Location: Brush Creek Area
Date of Observation: 01/29/2020
Name: Evan Ross
Subject: Brush Creek
Aspect: North East, East
Weather: Sky was already clearing by sunset with few clouds through the day. Thicker clouds looked to hang out over by the Ruby Range. Light winds.
Snowpack: General weak snowpack, but not necessarily confidence-inspiring. HS average near 100cm. Ski pen was surprisingly supportable at around 10-15cm, but boot pen was still most of the snowpack. At the lower elevations traveled, the weakest facets near the ground were the layer of concern. I would estimate a little higher in the terrain with more snowpack structure and the mid-pack weak layers could have been more problematic or better defined. On one hand, I wasn’t surprised by the lack of signs of instability while hunting for them, on the other, I didn’t find any confidence in the snowpack and didn’t care to push into steeper terrain.

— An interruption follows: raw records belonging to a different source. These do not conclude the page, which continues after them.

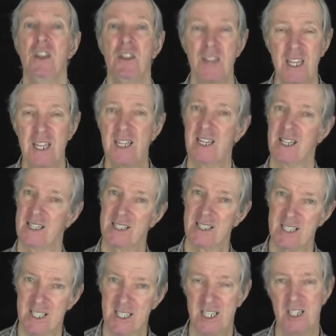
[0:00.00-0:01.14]
thinking,
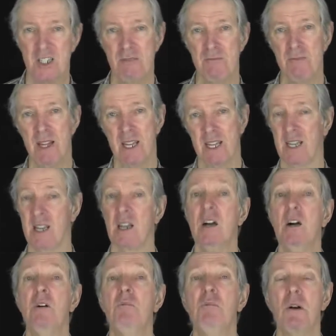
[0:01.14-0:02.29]
decision making,
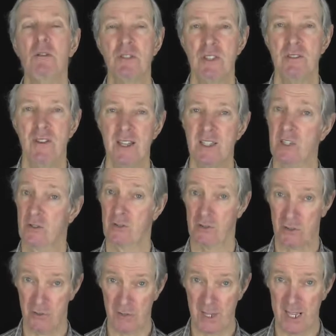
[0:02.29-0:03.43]
motivation,
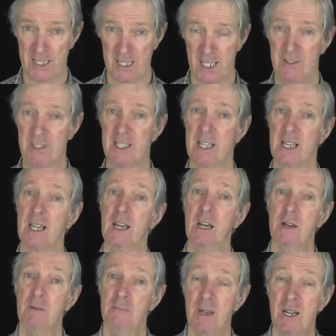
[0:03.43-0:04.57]
creativity,
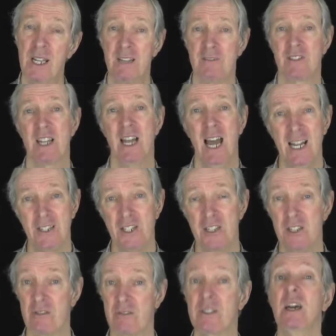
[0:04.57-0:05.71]
beliefs,
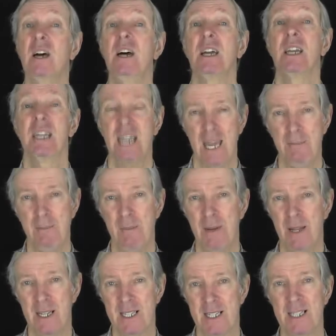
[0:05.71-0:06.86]
attitudes,
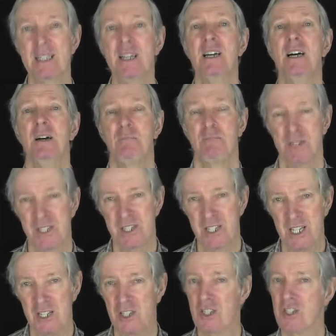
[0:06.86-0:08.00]
capabilities,
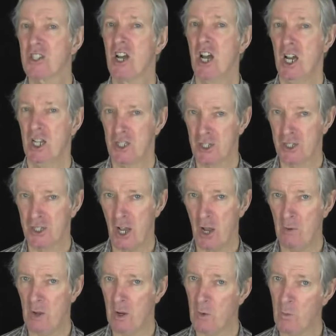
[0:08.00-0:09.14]
procedures and
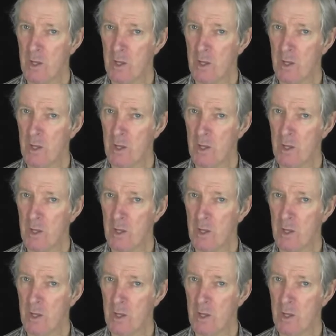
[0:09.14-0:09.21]
so on.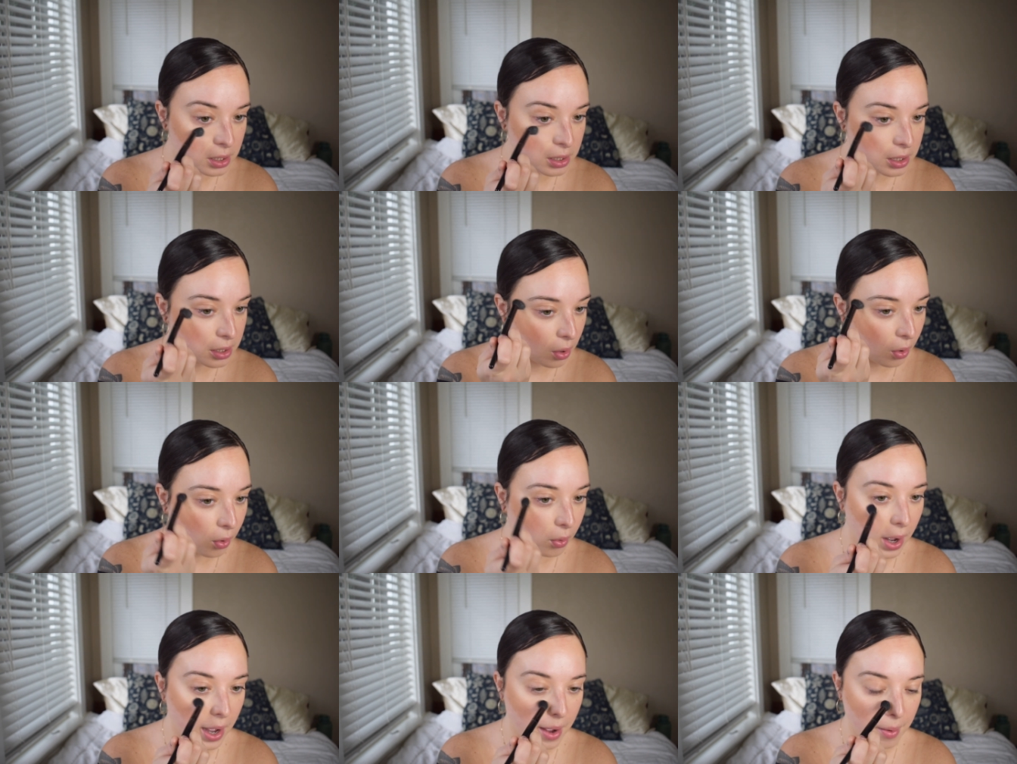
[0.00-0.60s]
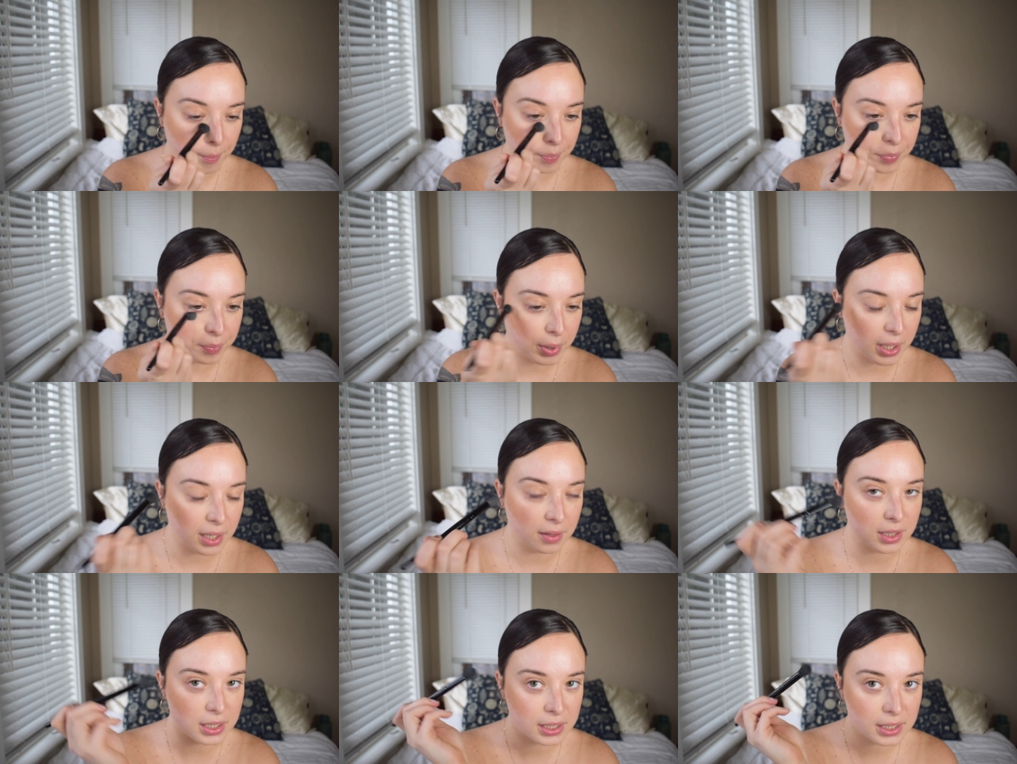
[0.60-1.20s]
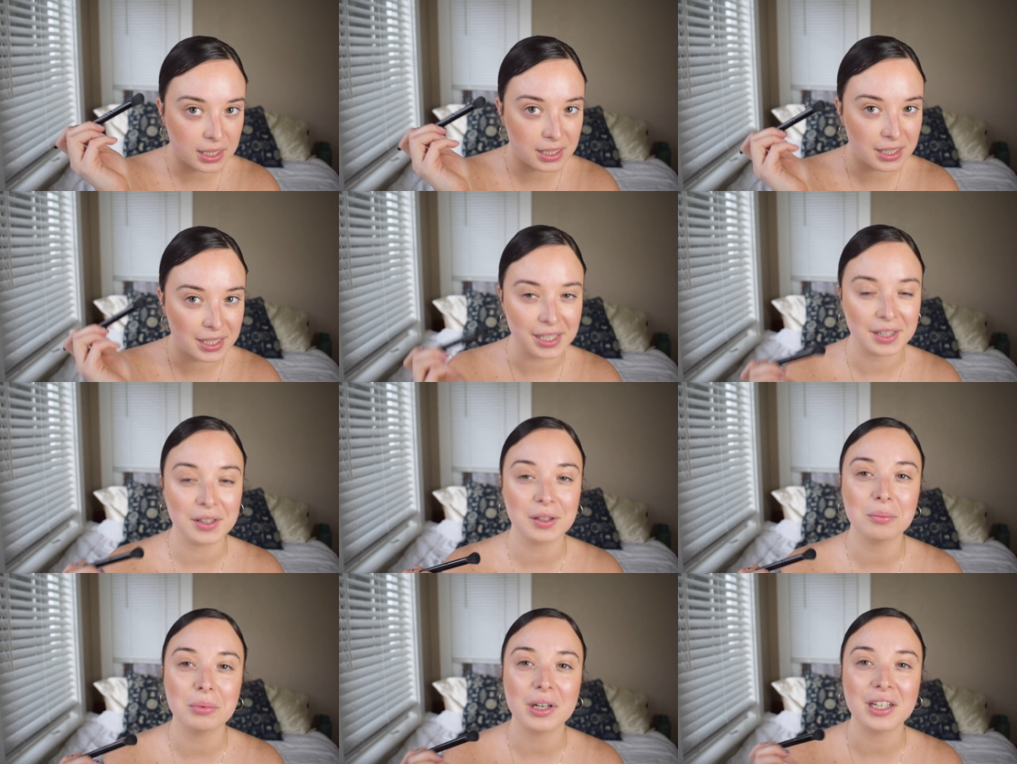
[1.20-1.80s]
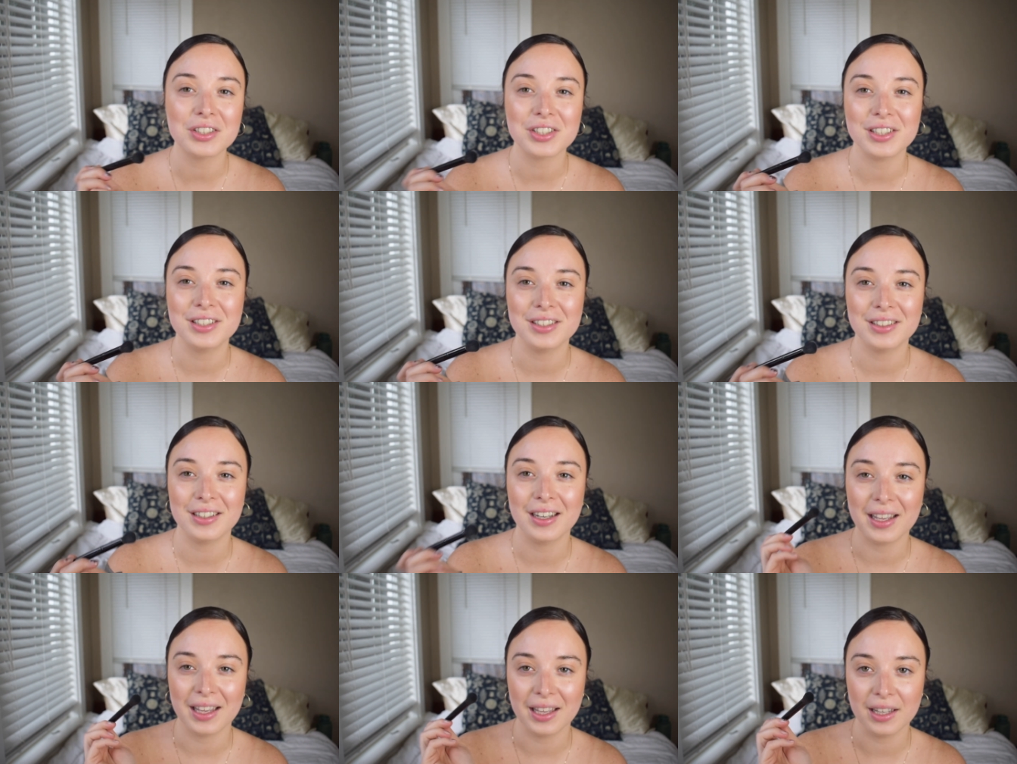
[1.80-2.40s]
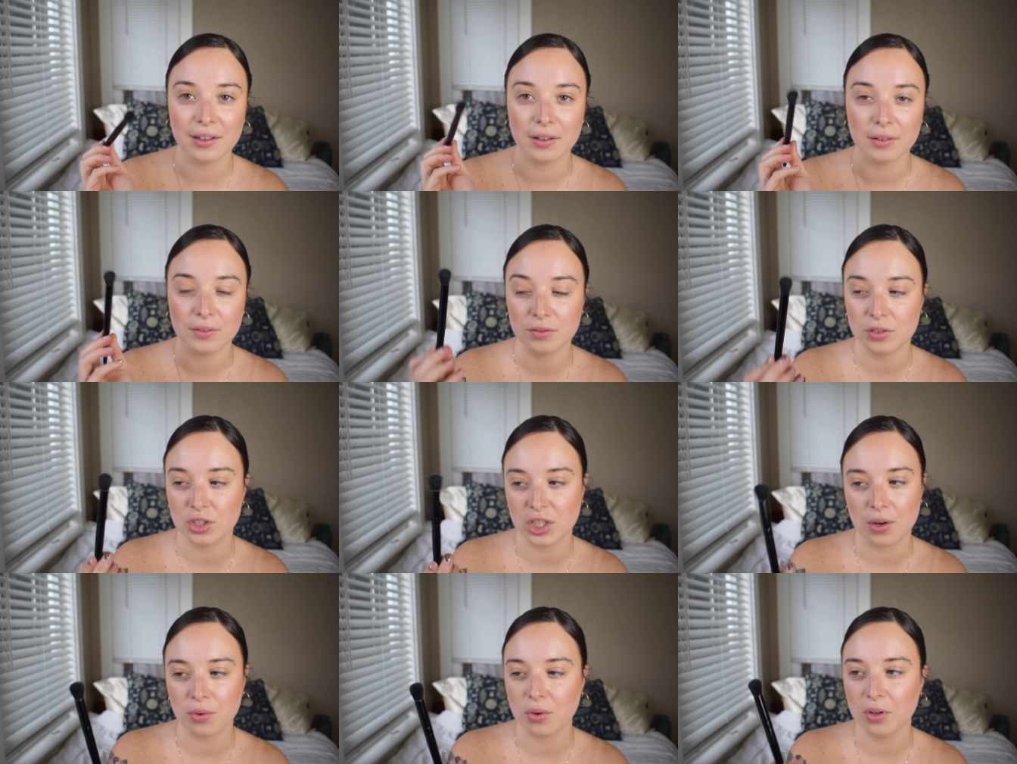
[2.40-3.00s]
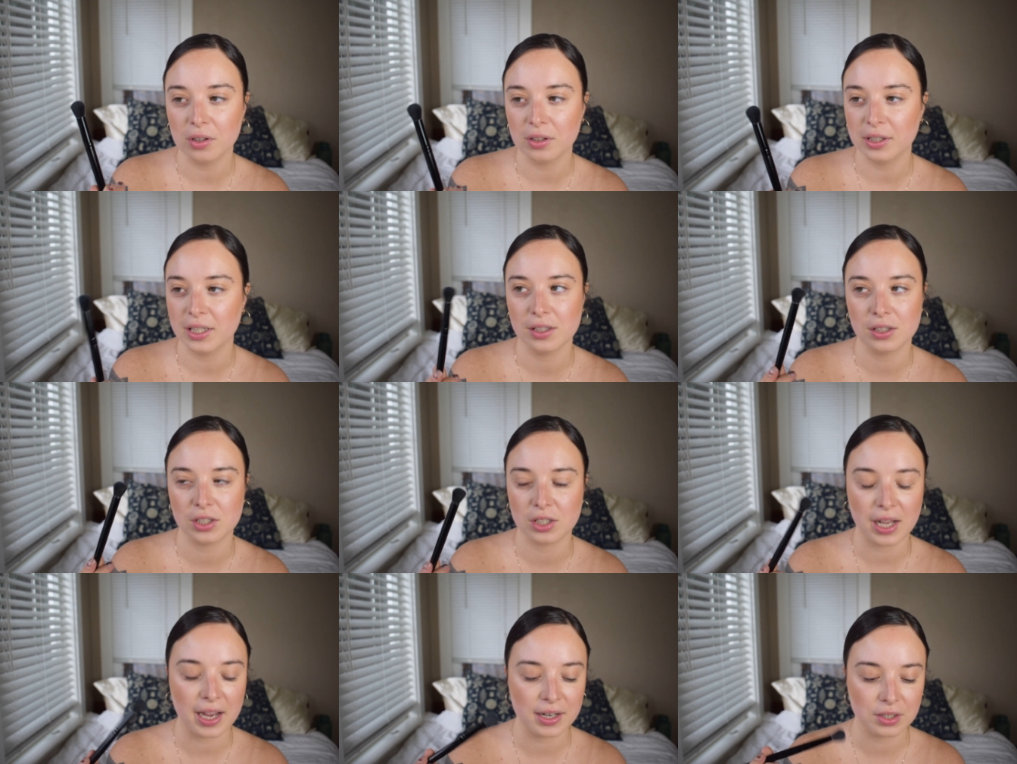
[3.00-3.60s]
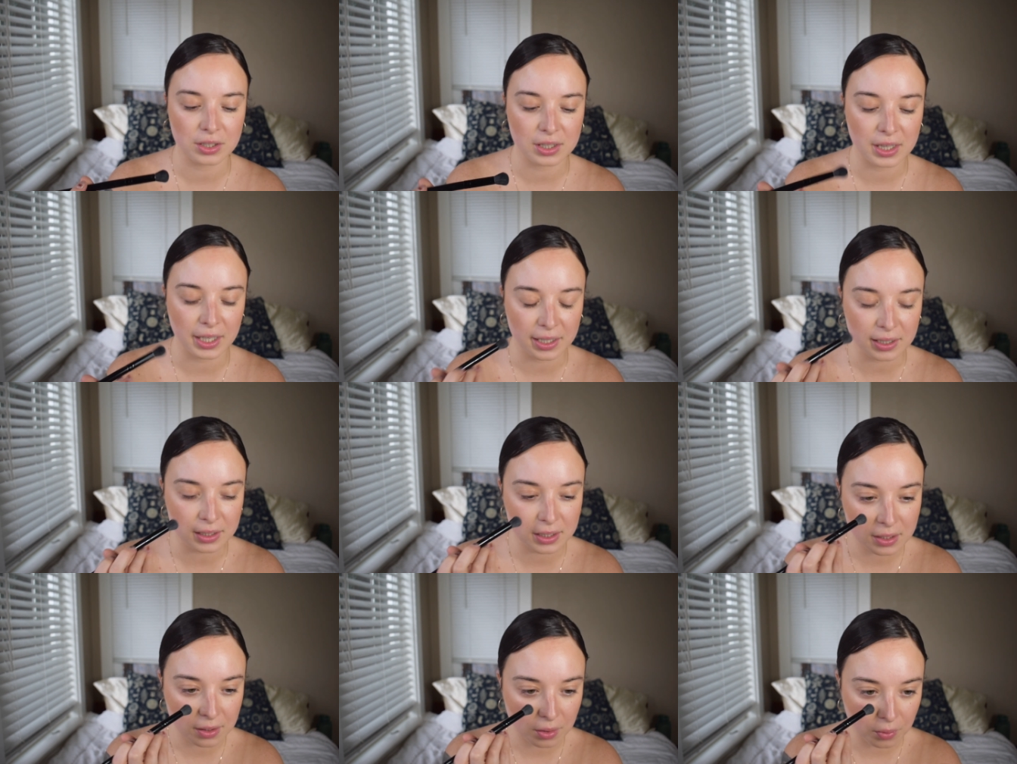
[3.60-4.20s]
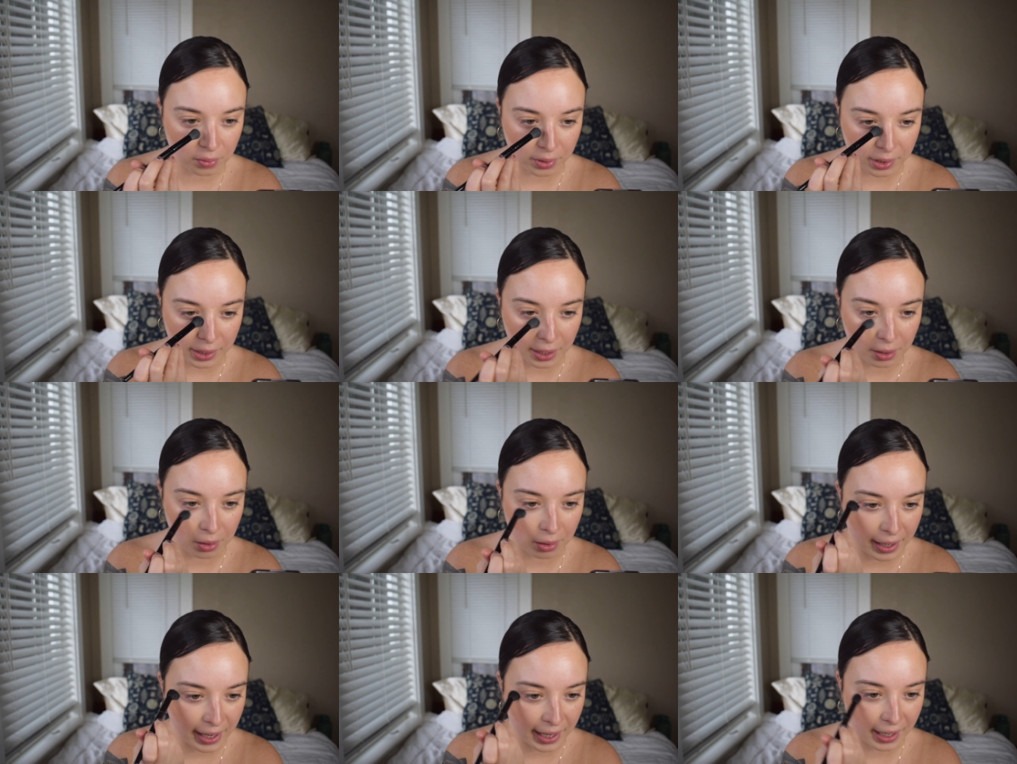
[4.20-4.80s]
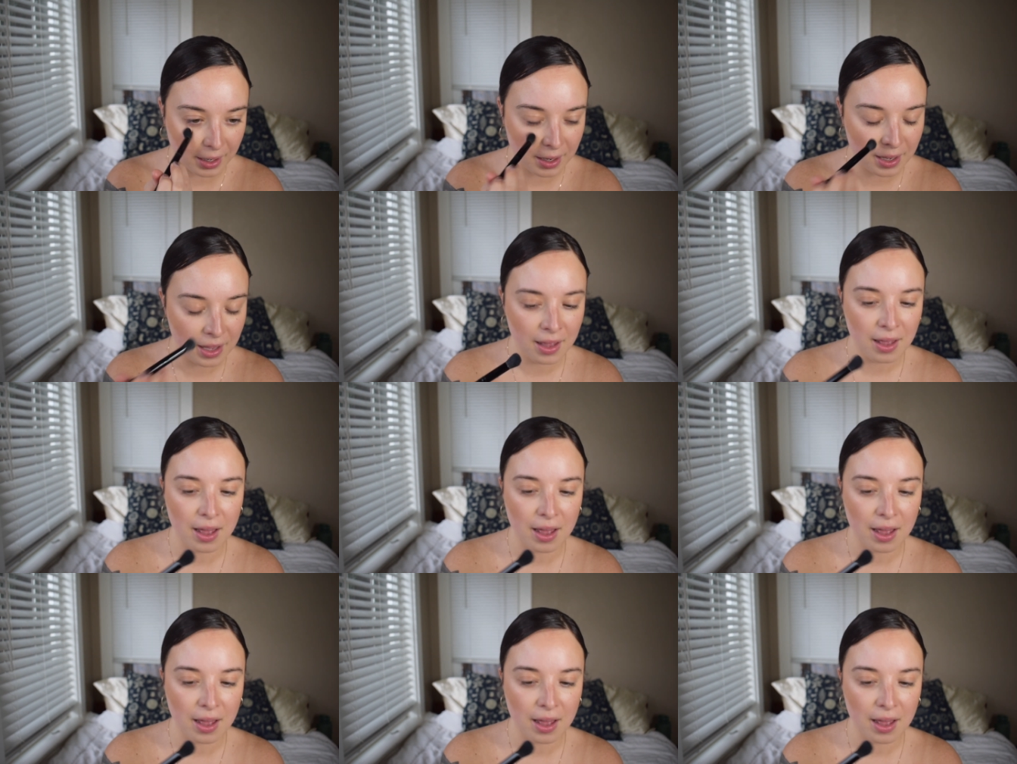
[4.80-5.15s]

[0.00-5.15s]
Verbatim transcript: So, um, but this concealer brush in, in general is, I just think it's really great.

One test profile on a protected slope at 10,400ft on a NE aspect, 33-degree slope. HS 125. ECT N results in the middle and upper snowpack. Those layers of snow were not drastically different from one another and the whole thing was faceting together. I’d estimate that more concerning structure could have been found higher in the terrain or where the HS was greater. There were about 5cm of F hard facets near the ground and that was the layer of concern in this profile.
Low in the Brush Creek Drainage, there wasn’t much snowpack yet and it was way more punchy. You had to get up towards Teo to start developing the snowpack described. The south side of Teo was looking generally thin and not too concerning. Cross-loaded terrain down low could have had better structure, or up in the alpine.